▶ Exercise data
»»

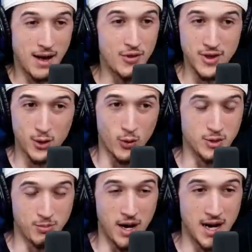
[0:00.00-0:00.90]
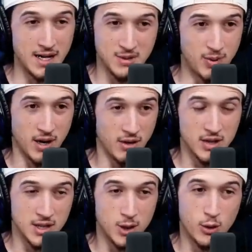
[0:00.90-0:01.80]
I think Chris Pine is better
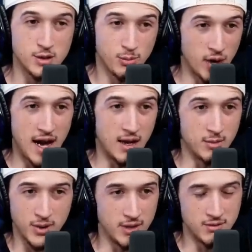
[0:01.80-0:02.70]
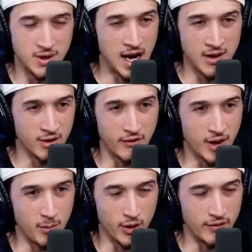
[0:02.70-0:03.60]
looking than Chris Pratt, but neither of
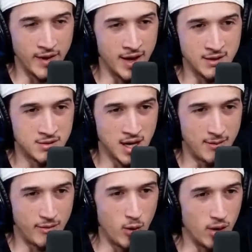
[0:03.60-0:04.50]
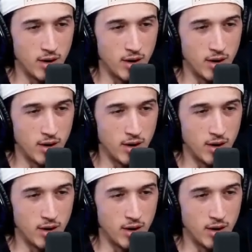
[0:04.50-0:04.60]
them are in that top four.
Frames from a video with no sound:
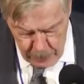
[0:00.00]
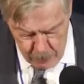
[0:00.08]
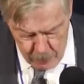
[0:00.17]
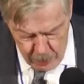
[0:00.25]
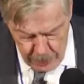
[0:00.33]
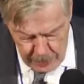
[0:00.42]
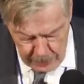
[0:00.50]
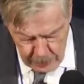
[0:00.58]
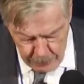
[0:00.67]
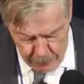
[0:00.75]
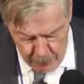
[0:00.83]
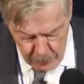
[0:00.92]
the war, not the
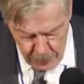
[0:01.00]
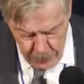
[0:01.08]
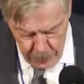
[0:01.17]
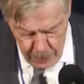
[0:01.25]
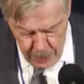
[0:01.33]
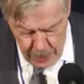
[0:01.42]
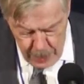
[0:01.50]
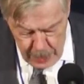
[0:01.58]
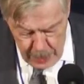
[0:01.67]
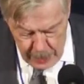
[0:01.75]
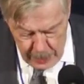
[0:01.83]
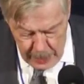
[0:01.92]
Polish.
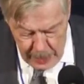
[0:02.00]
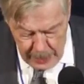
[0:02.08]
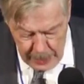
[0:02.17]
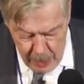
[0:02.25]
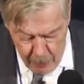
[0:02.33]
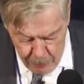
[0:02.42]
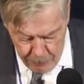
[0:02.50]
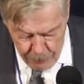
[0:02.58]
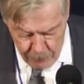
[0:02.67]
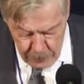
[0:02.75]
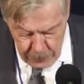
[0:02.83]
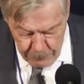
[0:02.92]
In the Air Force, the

««
»»

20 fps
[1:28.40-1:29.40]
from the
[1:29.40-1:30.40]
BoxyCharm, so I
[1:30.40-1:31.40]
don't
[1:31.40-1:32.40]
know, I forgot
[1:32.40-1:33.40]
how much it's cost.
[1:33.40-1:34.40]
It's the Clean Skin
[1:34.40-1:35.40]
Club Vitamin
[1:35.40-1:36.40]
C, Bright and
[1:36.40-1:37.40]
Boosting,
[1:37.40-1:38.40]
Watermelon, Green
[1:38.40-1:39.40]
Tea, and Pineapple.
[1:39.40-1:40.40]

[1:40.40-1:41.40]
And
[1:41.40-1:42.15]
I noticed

««
»»

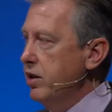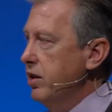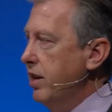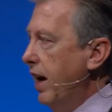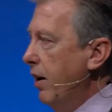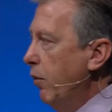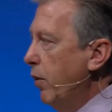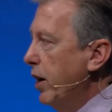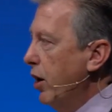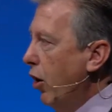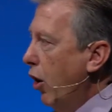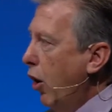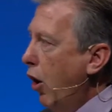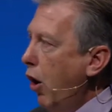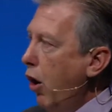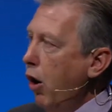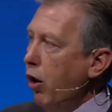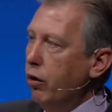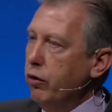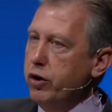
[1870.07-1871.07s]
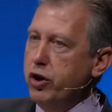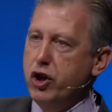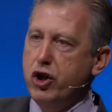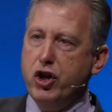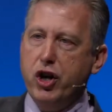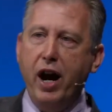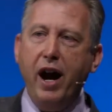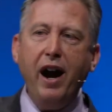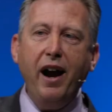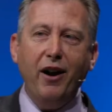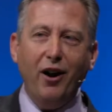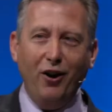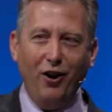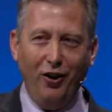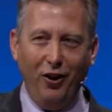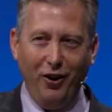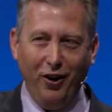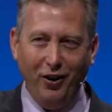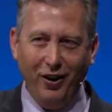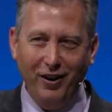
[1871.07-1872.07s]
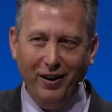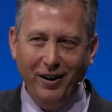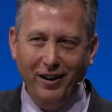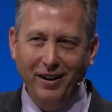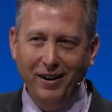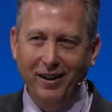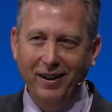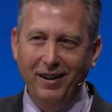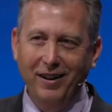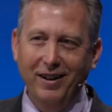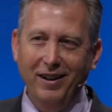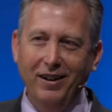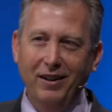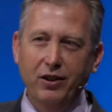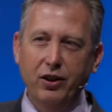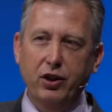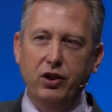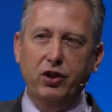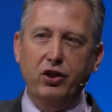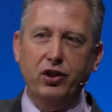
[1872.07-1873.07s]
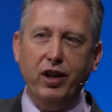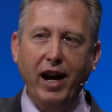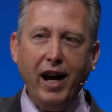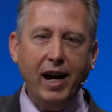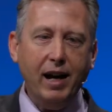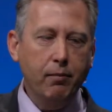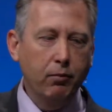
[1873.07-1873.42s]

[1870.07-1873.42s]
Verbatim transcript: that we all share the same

««

▶ Task
Look above for the line containing "[1873.07-1873.42s]" and the line containing "Verbatim transcript: that". Transcribe both, with the lines between them, exactly.

▶ Solution for this task
[1873.07-1873.42s]

[1870.07-1873.42s]
Verbatim transcript: that we all share the same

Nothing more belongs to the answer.